> Exercise prompt
Through to the final line, write out the records below exactly, omitting any images they contain.

> Source material
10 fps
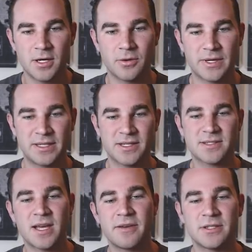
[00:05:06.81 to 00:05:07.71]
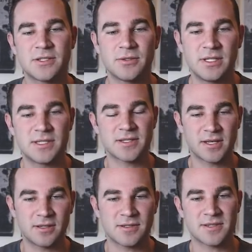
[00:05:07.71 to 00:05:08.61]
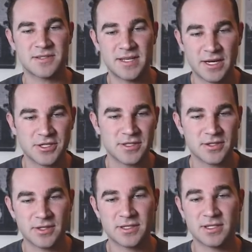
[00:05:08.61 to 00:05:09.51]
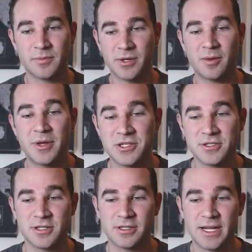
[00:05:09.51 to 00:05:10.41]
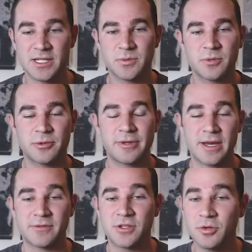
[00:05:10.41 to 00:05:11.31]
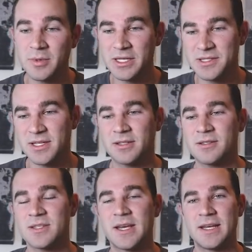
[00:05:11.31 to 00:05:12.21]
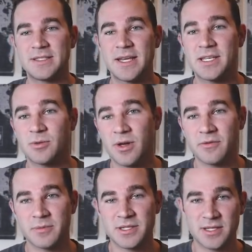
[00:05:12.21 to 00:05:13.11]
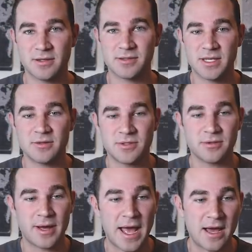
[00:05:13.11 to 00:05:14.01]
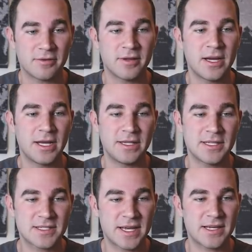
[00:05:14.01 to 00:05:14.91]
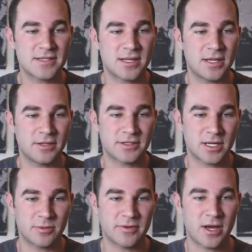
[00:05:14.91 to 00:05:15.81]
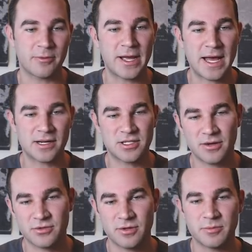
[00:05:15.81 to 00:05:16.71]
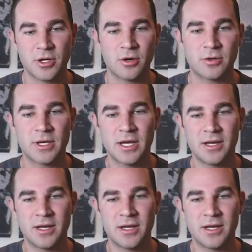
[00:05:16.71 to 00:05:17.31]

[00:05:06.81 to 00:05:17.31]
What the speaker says: Okay, let's dive into the skills section. So this is something I mentioned in the last one. When you have too many skills, it takes away from the skills that you do have. In this case, looks like we've got React, JavaScript, Node,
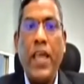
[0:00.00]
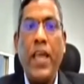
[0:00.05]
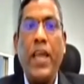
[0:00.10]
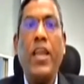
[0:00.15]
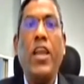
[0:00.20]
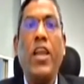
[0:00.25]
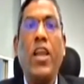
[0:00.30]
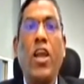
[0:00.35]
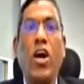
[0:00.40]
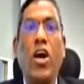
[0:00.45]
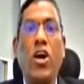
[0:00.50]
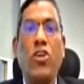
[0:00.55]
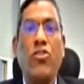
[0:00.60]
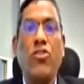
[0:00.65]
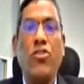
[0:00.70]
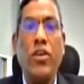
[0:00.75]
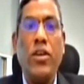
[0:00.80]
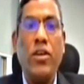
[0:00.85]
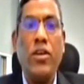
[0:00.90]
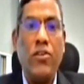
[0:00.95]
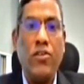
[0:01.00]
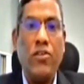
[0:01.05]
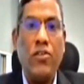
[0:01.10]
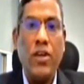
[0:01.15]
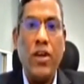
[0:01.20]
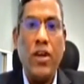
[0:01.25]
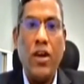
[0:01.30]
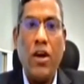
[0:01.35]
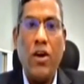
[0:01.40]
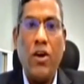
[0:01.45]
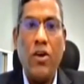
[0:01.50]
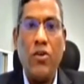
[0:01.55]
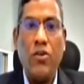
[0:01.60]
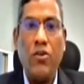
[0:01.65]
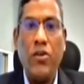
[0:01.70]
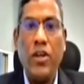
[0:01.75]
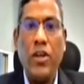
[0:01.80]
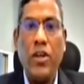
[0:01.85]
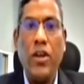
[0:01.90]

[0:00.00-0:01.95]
any large industrial house,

> Expected output
10 fps
[00:05:06.81 to 00:05:07.71]
[00:05:07.71 to 00:05:08.61]
[00:05:08.61 to 00:05:09.51]
[00:05:09.51 to 00:05:10.41]
[00:05:10.41 to 00:05:11.31]
[00:05:11.31 to 00:05:12.21]
[00:05:12.21 to 00:05:13.11]
[00:05:13.11 to 00:05:14.01]
[00:05:14.01 to 00:05:14.91]
[00:05:14.91 to 00:05:15.81]
[00:05:15.81 to 00:05:16.71]
[00:05:16.71 to 00:05:17.31]

[00:05:06.81 to 00:05:17.31]
What the speaker says: Okay, let's dive into the skills section. So this is something I mentioned in the last one. When you have too many skills, it takes away from the skills that you do have. In this case, looks like we've got React, JavaScript, Node,
[0:00.00]
[0:00.05]
[0:00.10]
[0:00.15]
[0:00.20]
[0:00.25]
[0:00.30]
[0:00.35]
[0:00.40]
[0:00.45]
[0:00.50]
[0:00.55]
[0:00.60]
[0:00.65]
[0:00.70]
[0:00.75]
[0:00.80]
[0:00.85]
[0:00.90]
[0:00.95]
[0:01.00]
[0:01.05]
[0:01.10]
[0:01.15]
[0:01.20]
[0:01.25]
[0:01.30]
[0:01.35]
[0:01.40]
[0:01.45]
[0:01.50]
[0:01.55]
[0:01.60]
[0:01.65]
[0:01.70]
[0:01.75]
[0:01.80]
[0:01.85]
[0:01.90]

[0:00.00-0:01.95]
any large industrial house,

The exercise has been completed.